• _Task material_:
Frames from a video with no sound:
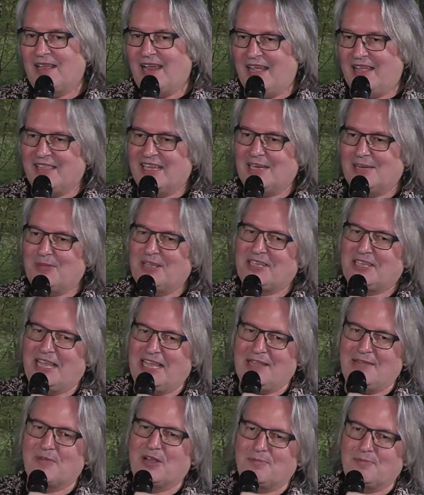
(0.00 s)
and then it
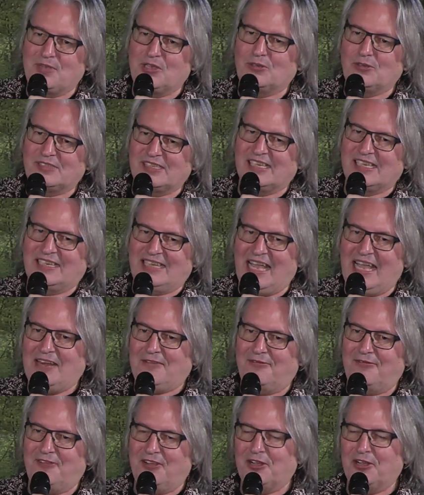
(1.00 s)
became a music
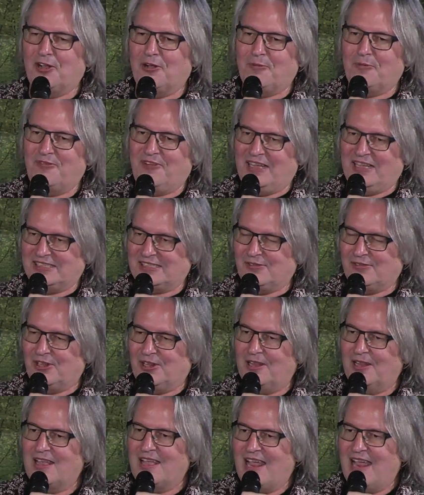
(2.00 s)
and film
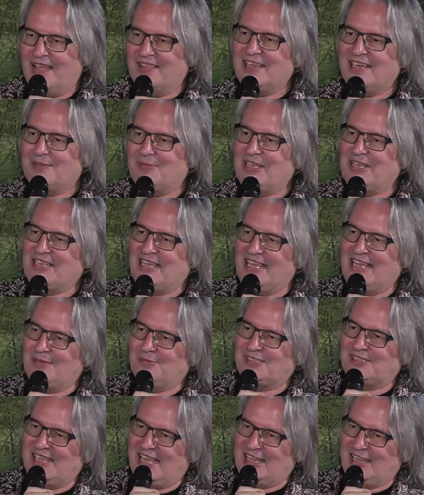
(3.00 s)
festival, and then it became
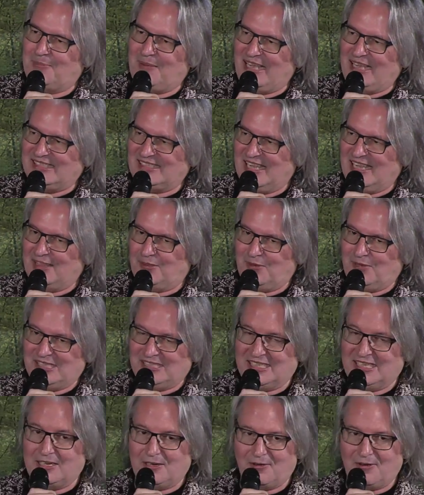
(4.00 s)
South by
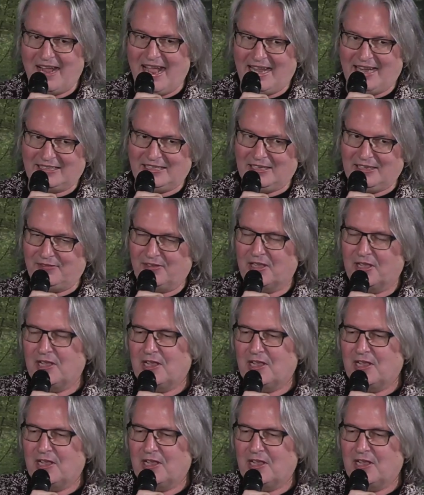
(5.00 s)
Southwest Interactive,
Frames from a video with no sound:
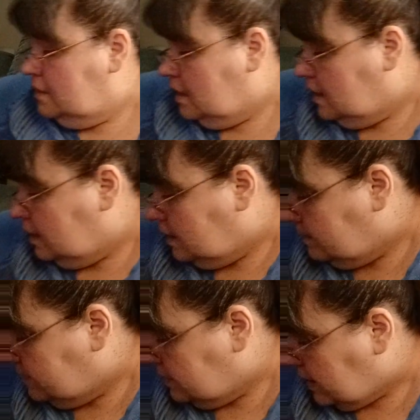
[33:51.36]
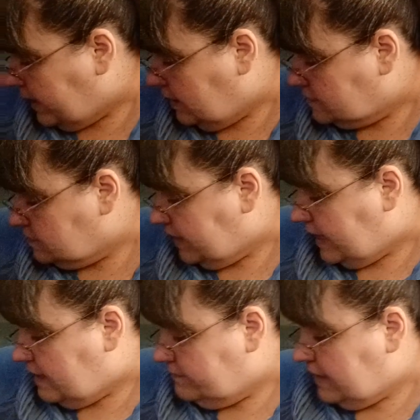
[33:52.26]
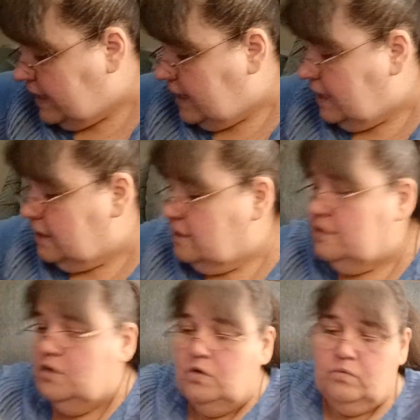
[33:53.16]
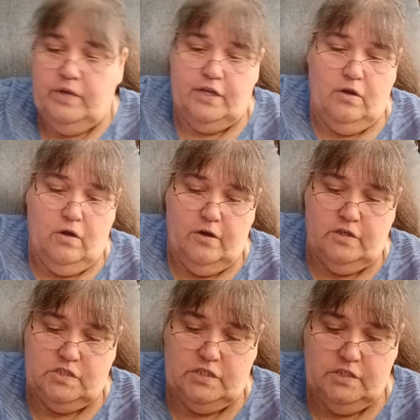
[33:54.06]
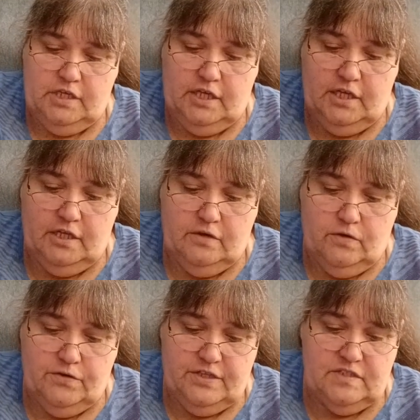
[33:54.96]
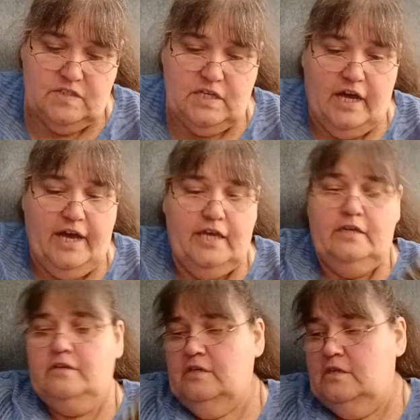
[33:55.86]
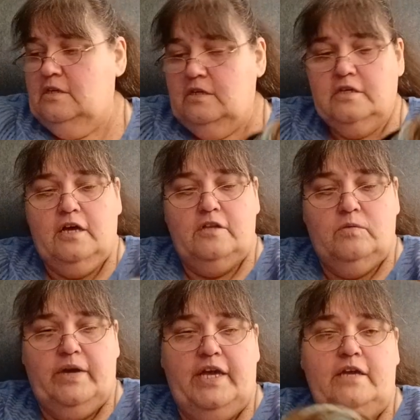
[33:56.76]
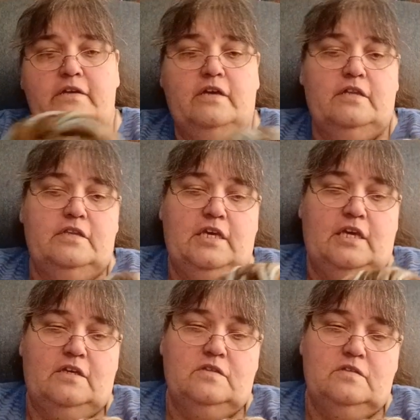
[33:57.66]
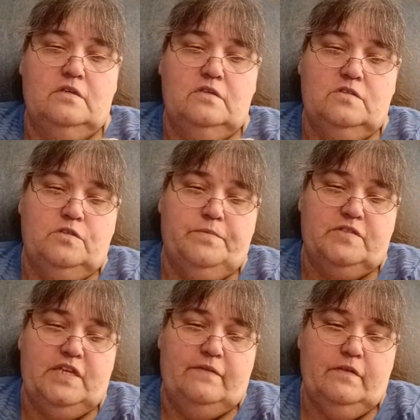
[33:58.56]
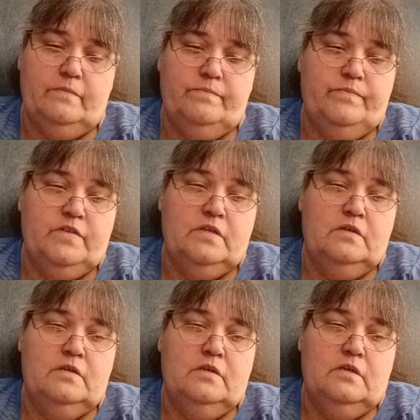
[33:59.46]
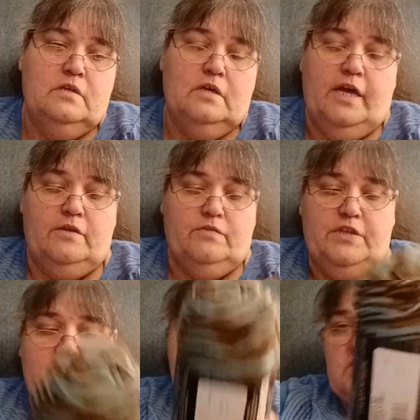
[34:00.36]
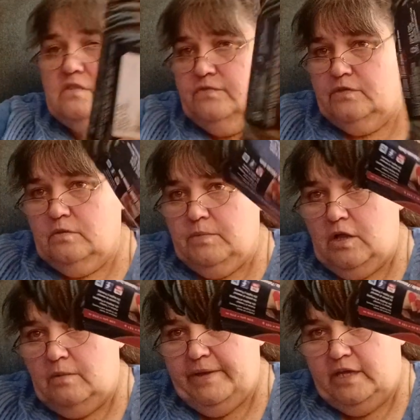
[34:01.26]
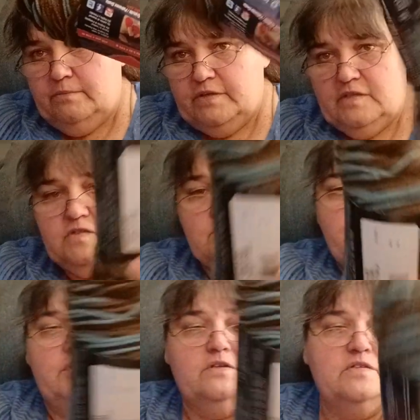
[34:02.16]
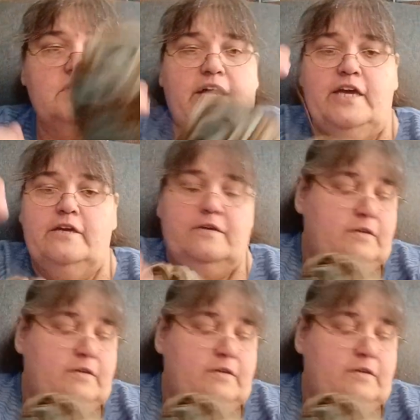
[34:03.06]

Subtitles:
I also have a Red Heart in Earth and Sky colorway and the Super Saver. I don't think this is a full ball band, but this is what it looks like.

• _Problem statement_: Transcribe the records verbatim, excluding pictures.

• _Answer_:
Frames from a video with no sound:
(0.00 s)
and then it
(1.00 s)
became a music
(2.00 s)
and film
(3.00 s)
festival, and then it became
(4.00 s)
South by
(5.00 s)
Southwest Interactive,
Frames from a video with no sound:
[33:51.36]
[33:52.26]
[33:53.16]
[33:54.06]
[33:54.96]
[33:55.86]
[33:56.76]
[33:57.66]
[33:58.56]
[33:59.46]
[34:00.36]
[34:01.26]
[34:02.16]
[34:03.06]

Subtitles:
I also have a Red Heart in Earth and Sky colorway and the Super Saver. I don't think this is a full ball band, but this is what it looks like.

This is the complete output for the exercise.